Here \(\epsilon\) is the same value as that used above for the
nonlinear error control. The factor of 10 is used to ensure that the
linear solver error does not adversely affect the nonlinear solver
convergence. Smaller values for the parameter \(\epsilon_L\) are
typically useful for strongly nonlinear and stiff ODE systems, while
easier ODE systems may benefit from a value closer to 1; by default
\(\epsilon_L = 0.05\), which may be modified by the user through
the `ARKSpilsSetEpsLin()`

function in C/C++, or through the
`FARKSPILSSETEPSLIN()`

in Fortran. We note that for linearly
implicit problems the same tolerance (16) is used for
the single Newton iteration.

When using an inexact Newton method to solve the nonlinear system (5), ARKode makes repeated use of a linear solver to solve linear systems of the form \({\mathcal A}x = b\), where \(x\) is a correction vector and \(b\) is a residual vector. If this linear system solve is done with one of the scaled preconditioned iterative linear solvers, the efficiency of such solvers may benefit tremendously from preconditioning. A system \({\mathcal A}x=b\) can be preconditioned as one of:

\[\begin{split}(P^{-1}{\mathcal A})x = P^{-1}b & \qquad\text{[left preconditioning]}, \\
({\mathcal A}P^{-1})Px = b & \qquad\text{[right preconditioning]}, \\
(P_L^{-1} {\mathcal A} P_R^{-1}) P_R x = P_L^{-1}b & \qquad\text{[left and right
preconditioning]}.\end{split}\]

The Krylov method is then applied to a system with the matrix \(P^{-1}{\mathcal A}\), \({\mathcal A}P^{-1}\), or \(P_L^{-1} {\mathcal A} P_R^{-1}\), instead of \({\mathcal A}\). In order to improve the convergence of the Krylov iteration, the preconditioner matrix \(P\), or the product \(P_L P_R\) in the third case, should in some sense approximate the system matrix \({\mathcal A}\). Yet at the same time, in order to be cost-effective the matrix \(P\) (or matrices \(P_L\) and \(P_R\)) should be reasonably efficient to evaluate and solve. Finding an optimal point in this tradeoff between rapid convergence and low cost can be quite challenging. Good choices are often problem-dependent (for example, see [BH1989] for an extensive study of preconditioners for reaction-transport systems).

Most of the iterative linear solvers supplied with SUNDIALS allow for preconditioning either side, or on both sides, although for non-symmetric matrices \({\mathcal A}\) we know of few situations where preconditioning on both sides is superior to preconditioning on one side only (with the product \(P = P_L P_R\)). Moreover, for a given preconditioner matrix, the merits of left vs. right preconditioning are unclear in general, and the user should experiment with both choices. Performance will differ between these choices because the inverse of the left preconditioner is included in the linear system residual whose norm is being tested in the Krylov algorithm. As a rule, however, if the preconditioner is the product of two matrices, we recommend that preconditioning be done either on the left only or the right only, rather than using one factor on each side. An exception to this rule is the PCG solver, that itself assumes a symmetric matrix \({\mathcal A}\), since the PCG algorithm in fact applies the single preconditioner matrix \(P\) in both left/right fashion as \(P^{-1/2} {\mathcal A} P^{-1/2}\).

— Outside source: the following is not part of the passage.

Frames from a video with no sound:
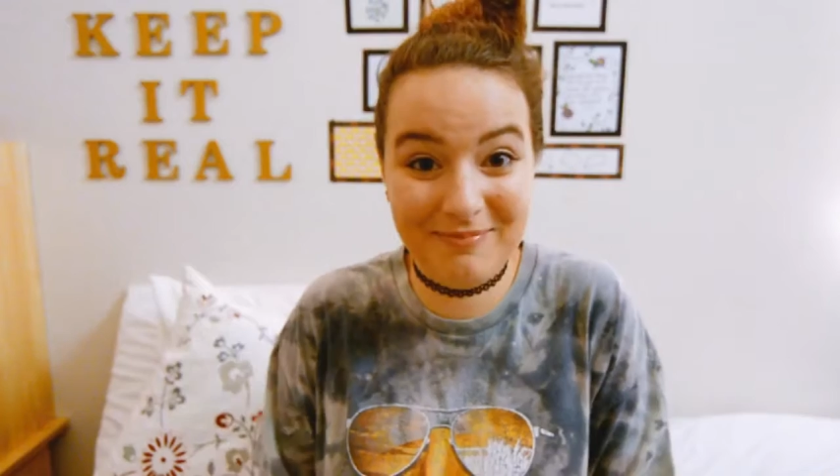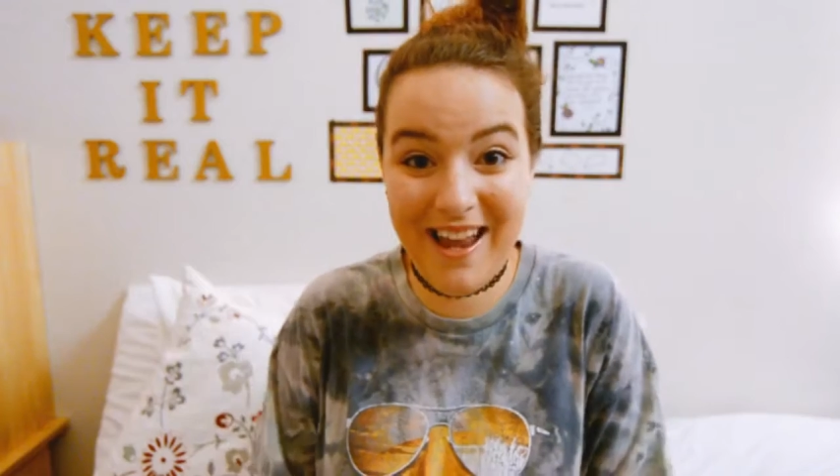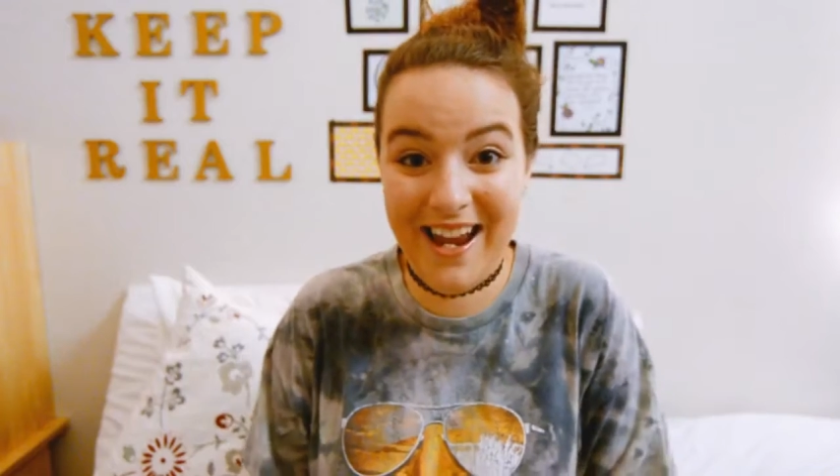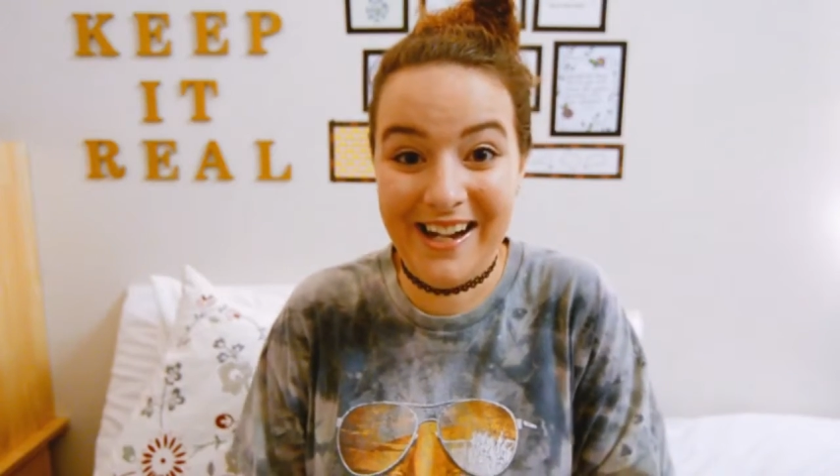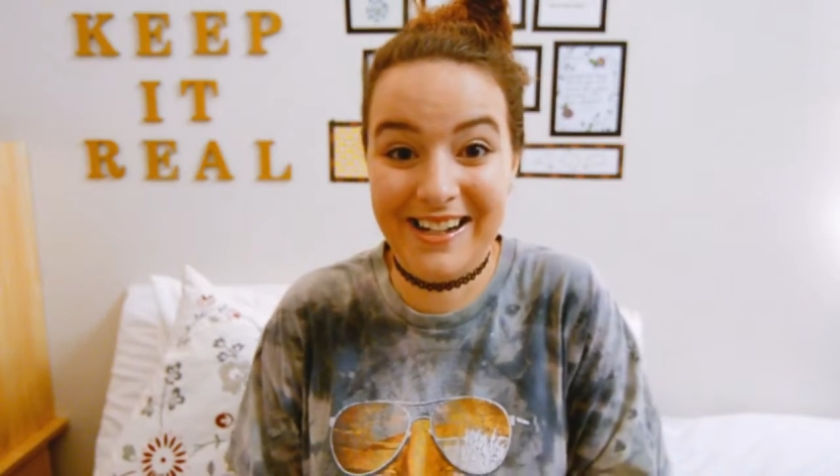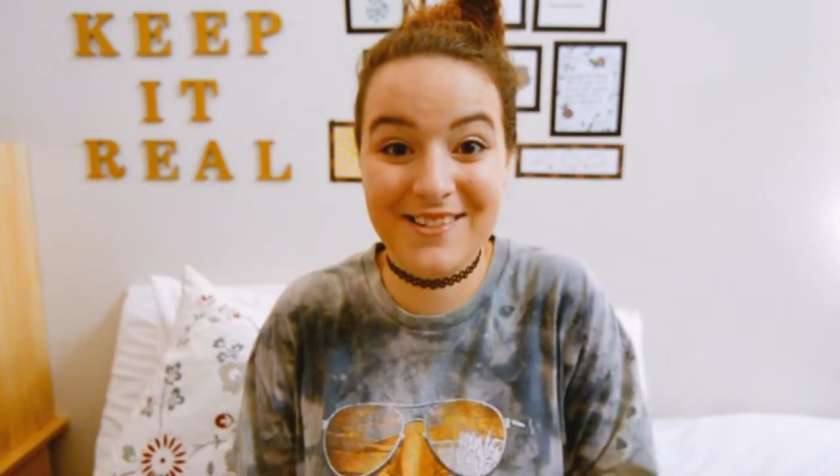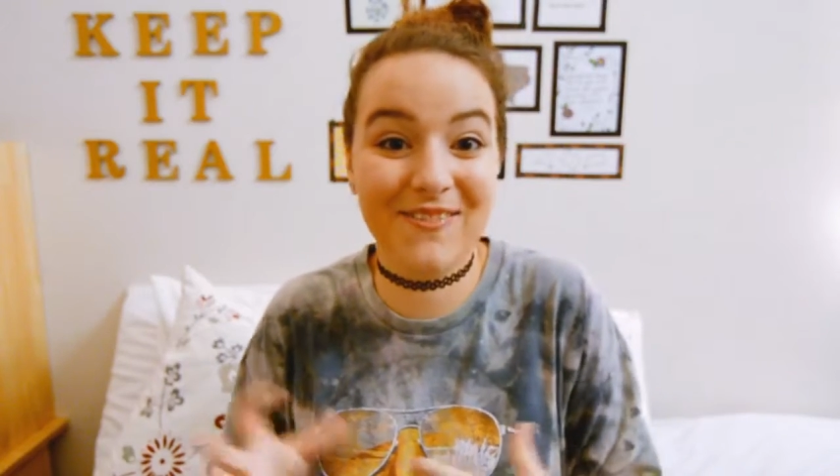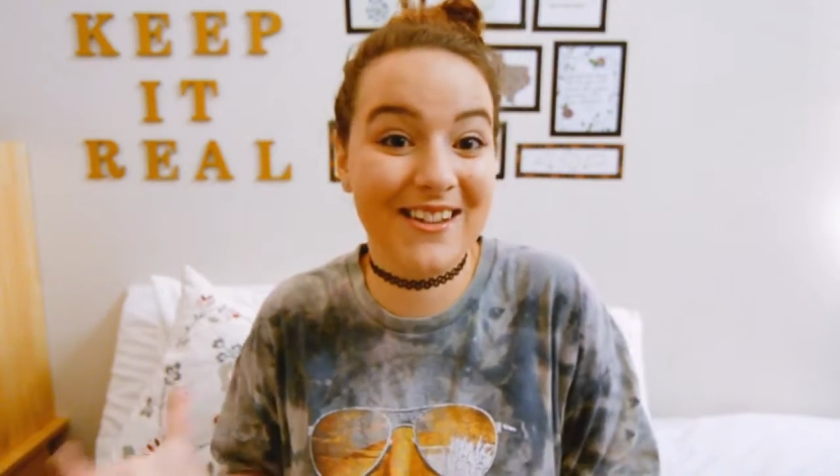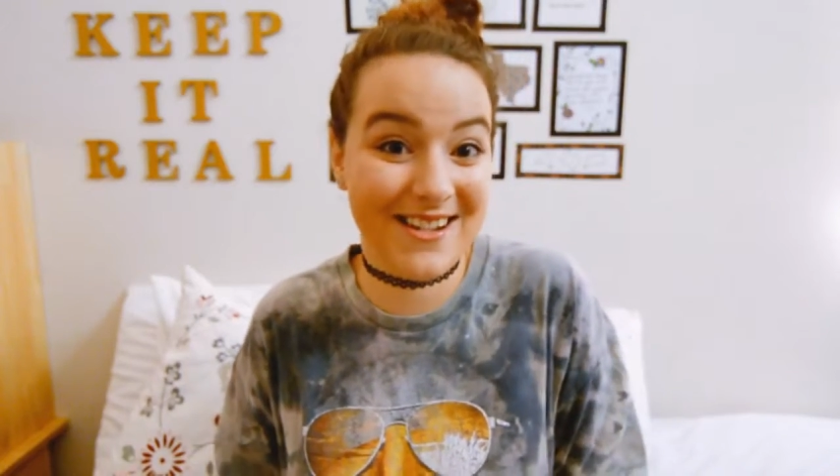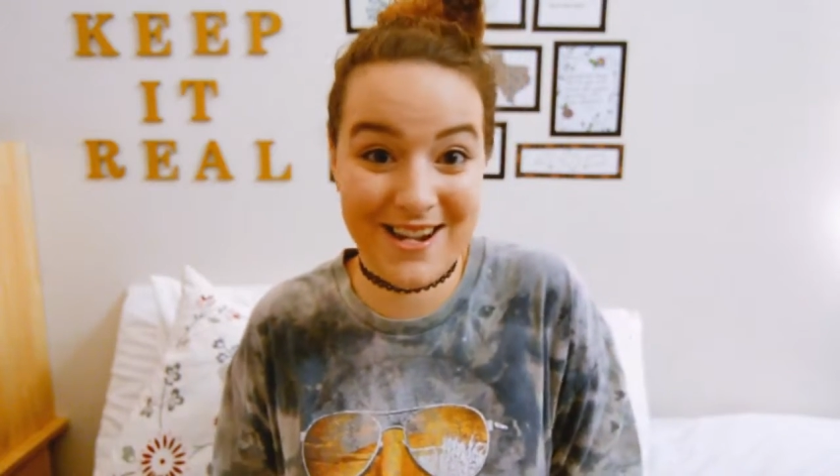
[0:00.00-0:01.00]
and it's
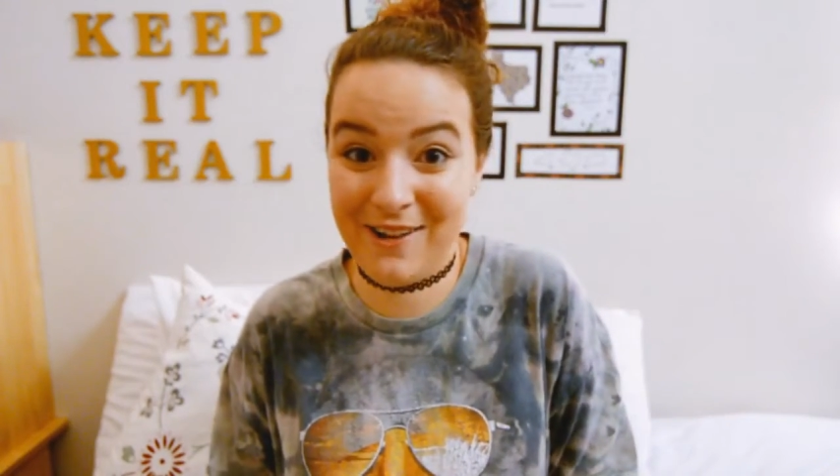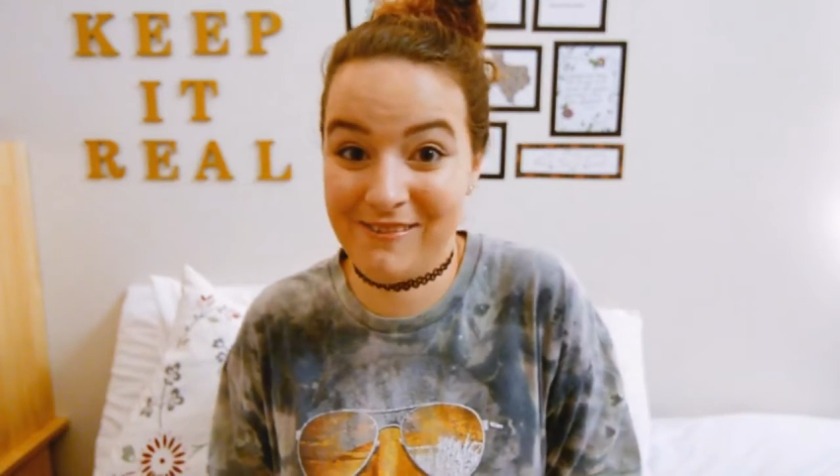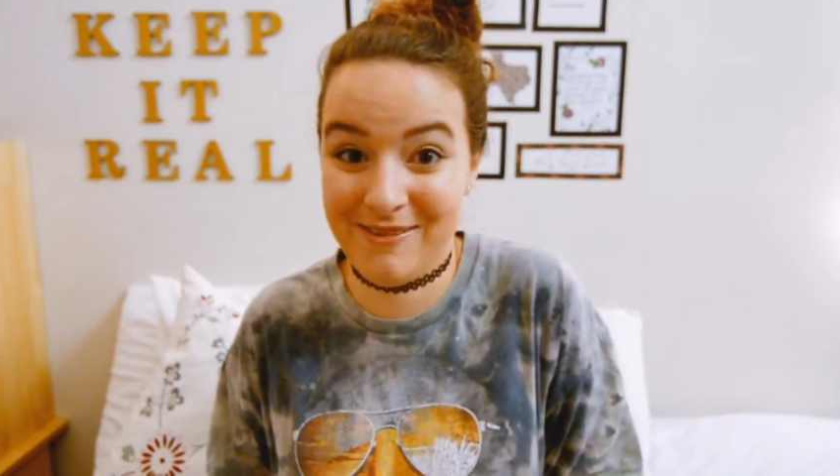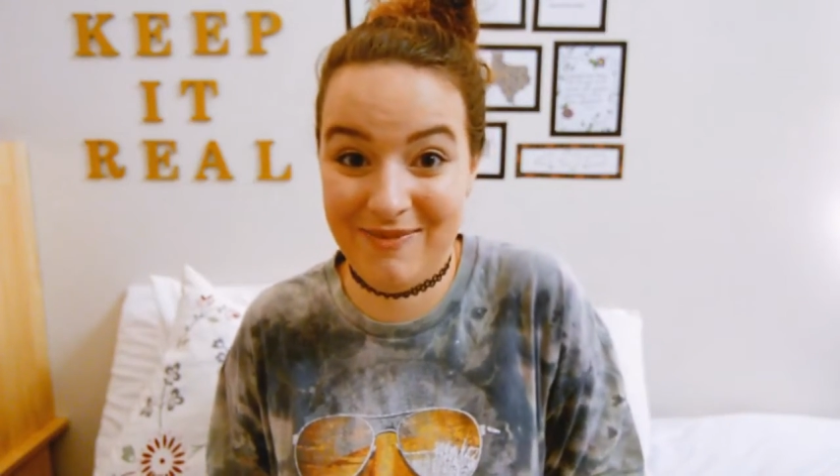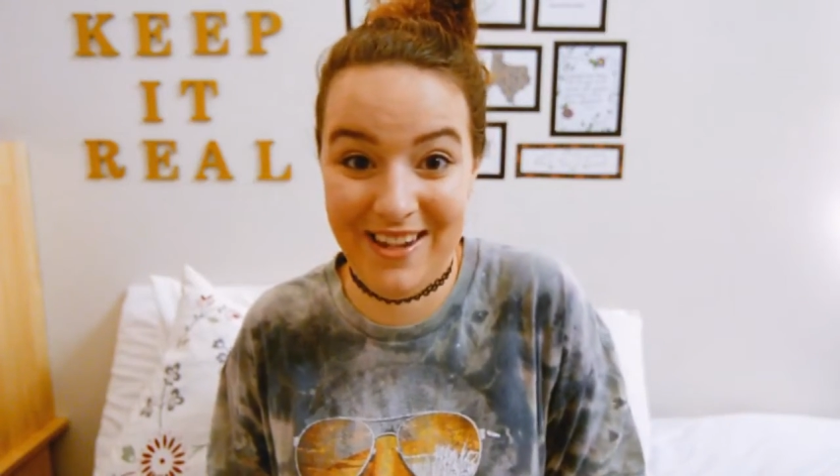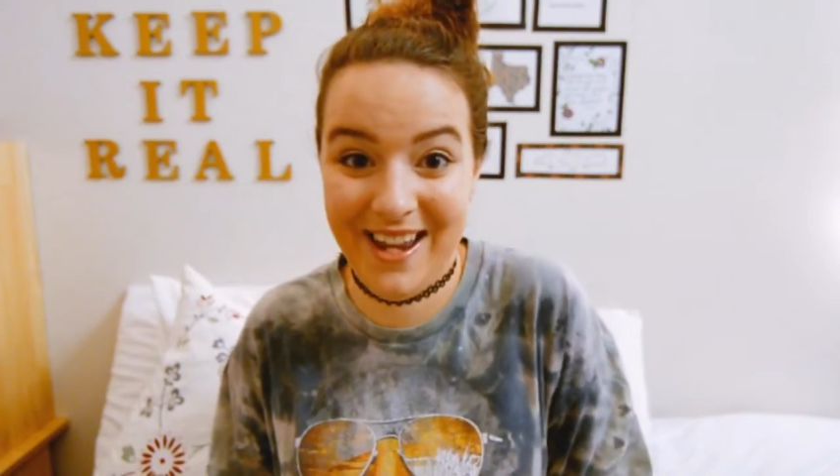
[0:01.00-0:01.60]
really stuck with me,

Typical preconditioners used with ARKode are based on approximations to the system Jacobian, \(J = \partial f_I / \partial y\). Since the Newton iteration matrix involved is \({\mathcal A} = M - \gamma J\), any approximation \(\bar{J}\) to \(J\) yields a matrix that is of potential use as a preconditioner, namely \(P = M - \gamma \bar{J}\). Because the Krylov iteration occurs within a Newton iteration and further also within a time integration, and since each of these iterations has its own test for convergence, the preconditioner may use a very crude approximation, as long as it captures the dominant numerical feature(s) of the system. We have found that the combination of a preconditioner with the Newton-Krylov iteration, using even a relatively poor approximation to the Jacobian, can be surprisingly superior to using the same matrix without Krylov acceleration (i.e., a modified Newton iteration), as well as to using the Newton-Krylov method with no preconditioning.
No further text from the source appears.